Un año de la presidenta Sheinbaum
En materia de corrupción, el discurso de la 4T se volvió una farsa opaca. El caso del huachicol se ha convertido en uno de los mayores escándalos de corrupción en la historia de México. Miles de millones de pesos desaparecieron sin explicación dentro de una red que involucra a funcionarios federales, gobernadores y legisladores
A un año de haber asumido la Presidencia, Claudia Sheinbaum enfrenta el mismo dilema que todos los gobiernos de la llamada Cuarta Transformación: prometen cambio, pero entregan desastre. Su administración, presentada como el “segundo piso” de ese proyecto político, hoy se hunde en los mismos vicios de opacidad, improvisación y, sobre todo, encubrimiento.
En materia de corrupción, el discurso de la 4T se volvió una farsa opaca. El caso del huachicol se ha convertido en uno de los mayores escándalos de corrupción en la historia de México. Miles de millones de pesos desaparecieron sin explicación dentro de una red que involucra a funcionarios federales, gobernadores y legisladores. Los recursos de los buques y contenedores desaparecidos son una muestra del pacto de impunidad que hoy es encubierto por varios mandos federales.
Esto a pesar de que Andrés Manuel López Obrador aseguró en reiteradas ocasiones que el huachicol había sido erradicado en México. Para su mala fortuna, durante su administración el robo de combustibles alcanzó la cifra histórica de casi 700 mil millones de pesos en corrupción.

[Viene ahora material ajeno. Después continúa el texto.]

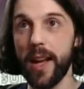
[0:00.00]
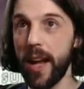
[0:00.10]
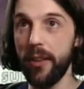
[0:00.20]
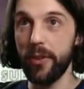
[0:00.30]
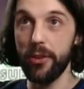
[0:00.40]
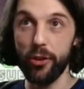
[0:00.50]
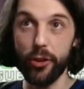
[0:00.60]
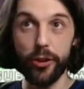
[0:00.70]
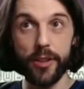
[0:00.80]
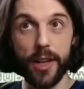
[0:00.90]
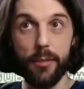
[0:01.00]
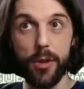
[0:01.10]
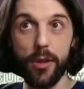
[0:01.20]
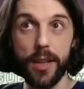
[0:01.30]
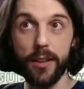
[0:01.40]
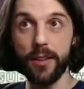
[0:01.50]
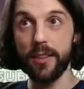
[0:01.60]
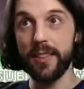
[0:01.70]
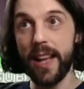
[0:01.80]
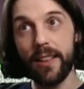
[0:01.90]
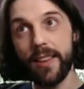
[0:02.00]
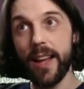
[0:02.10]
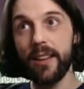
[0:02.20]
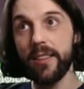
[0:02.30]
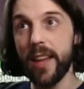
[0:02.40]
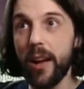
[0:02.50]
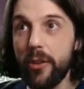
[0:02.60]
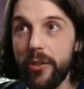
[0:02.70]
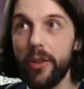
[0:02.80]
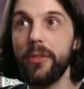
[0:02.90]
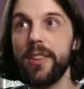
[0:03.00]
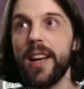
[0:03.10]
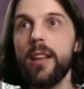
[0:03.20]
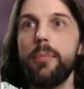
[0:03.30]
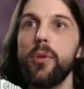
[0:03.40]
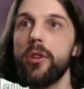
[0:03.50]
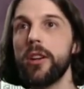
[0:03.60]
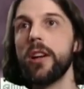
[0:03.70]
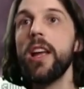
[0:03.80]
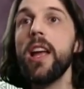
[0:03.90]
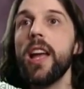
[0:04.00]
After a short time, you hear the telltale sounds of a teleporter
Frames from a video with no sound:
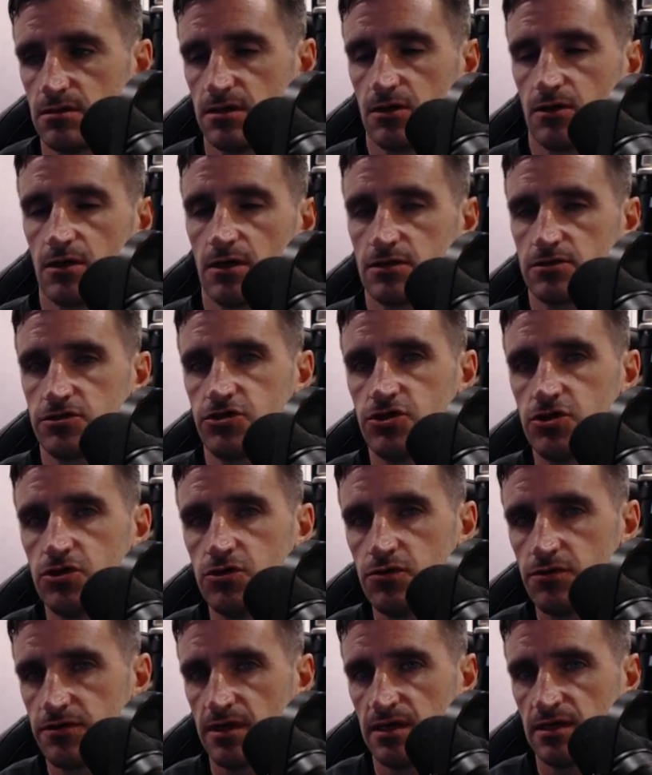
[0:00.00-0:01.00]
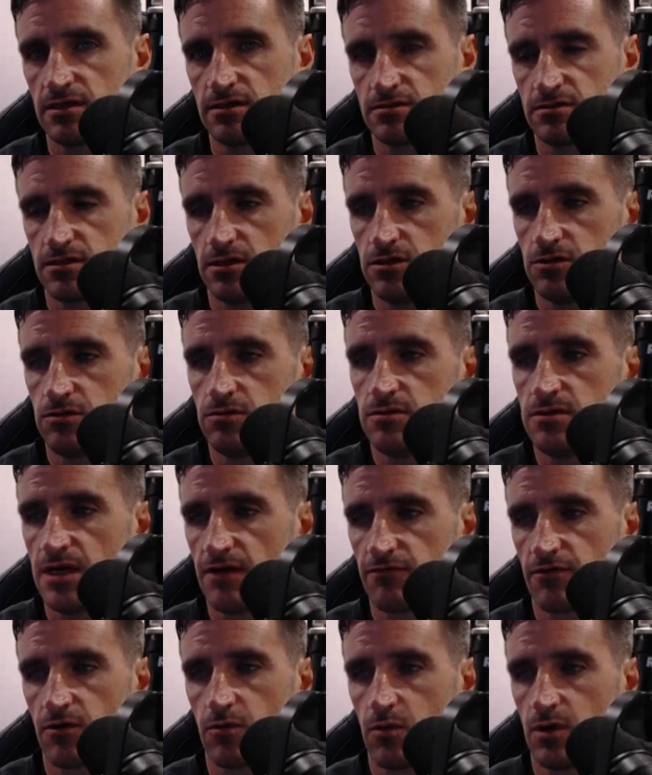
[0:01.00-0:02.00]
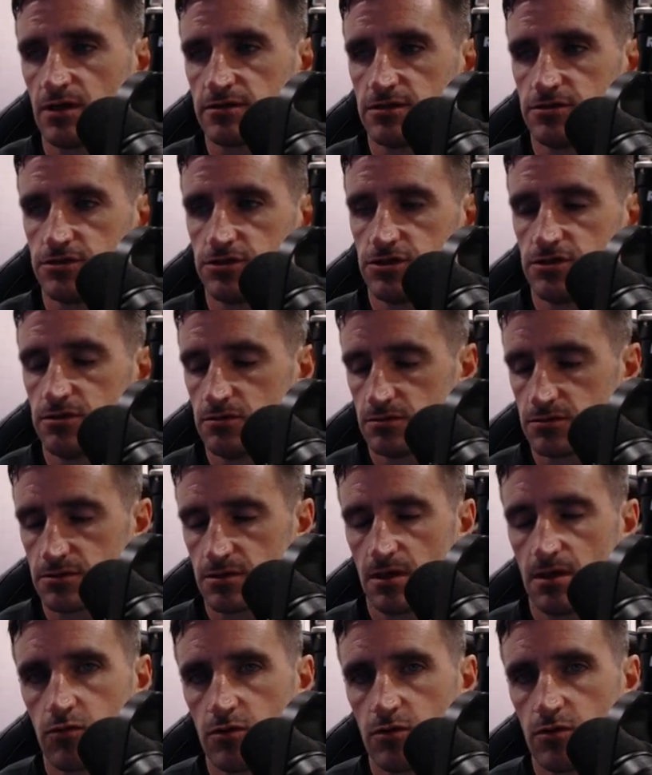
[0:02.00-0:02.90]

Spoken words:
There are 2 things that you never want to choose:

Por otro lado, varios gobernadores de la 4T enfrentan señalamientos graves por presuntos vínculos con el crimen organizado. Los casos de Sinaloa y Tamaulipas son claros: denuncias públicas emitidas por medios de comunicación e incluso por miembros de su propio partido no han sido atendidas por el gobierno. No se puede pasar por alto que las autoridades estadunidenses han enviado mensajes contundentes, como el retiro de visas a una gobernadora de Morena, así como a legisladores señalados por corrupción o lavado de dinero. La respuesta del régimen ha sido el silencio o la negación, nunca la investigación.
En Baja California, además, una diputada federal de Morena fue señalada por el Departamento del Tesoro de Estados Unidos por presuntos nexos con el Cártel de Sinaloa. Ninguna consecuencia, ninguna explicación y, sobre todo, ninguna sanción.

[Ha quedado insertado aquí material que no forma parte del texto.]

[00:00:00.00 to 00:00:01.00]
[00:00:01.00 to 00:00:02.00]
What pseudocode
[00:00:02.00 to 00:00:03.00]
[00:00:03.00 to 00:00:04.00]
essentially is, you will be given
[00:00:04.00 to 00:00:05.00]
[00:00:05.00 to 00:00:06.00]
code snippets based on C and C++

El contraste entre la narrativa oficial y la realidad resulta insultante. Mientras la 4T presume una reducción en la tasa de homicidios, los desaparecidos aumentan cada mes. Esto revela que el gobierno maquilla cifras para presumir logros en seguridad, cuando en realidad las desapariciones forzadas se han disparado y las familias siguen buscando a sus seres queridos en un país convertido en fosa.
A eso se suma la crisis de confianza dentro del propio movimiento. Las pugnas internas entre grupos de poder y los señalamientos hacia figuras como Adán Augusto López —por presuntas triangulaciones financieras y contratos a modo durante su gestión en Tabasco— exhiben que el discurso de honestidad y austeridad republicana fue sólo una fachada. Las denuncias de colusión con legisladores, actos anticipados de campaña y financiamiento opaco han erosionado la autoridad moral de los gobiernos de la Cuarta Transformación.

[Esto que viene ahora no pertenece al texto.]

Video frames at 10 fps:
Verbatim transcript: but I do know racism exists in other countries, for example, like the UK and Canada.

El primer año de Sheinbaum deja claro que los gobiernos de Morena han resultado defectuosos. La Presidenta no ha logrado sacudirse los problemas heredados de López Obrador: la corrupción enquistada, la impunidad institucional y el control político disfrazado de transformación. Su gobierno no representa un nuevo comienzo, sino la prolongación de los mismos vicios del lopezobradorismo.
Sheinbaum llegó con la promesa de gobernar con ciencia, datos y orden. Hoy gobierna con discursos, lealtades y una realidad que cada día desmiente su narrativa, desenmascarando su verdadera cara: la de “los otros datos”.
Desde este espacio envío un fuerte abrazo a la gobernadora de Chihuahua, Maru Campos, por la irreparable pérdida de su esposo.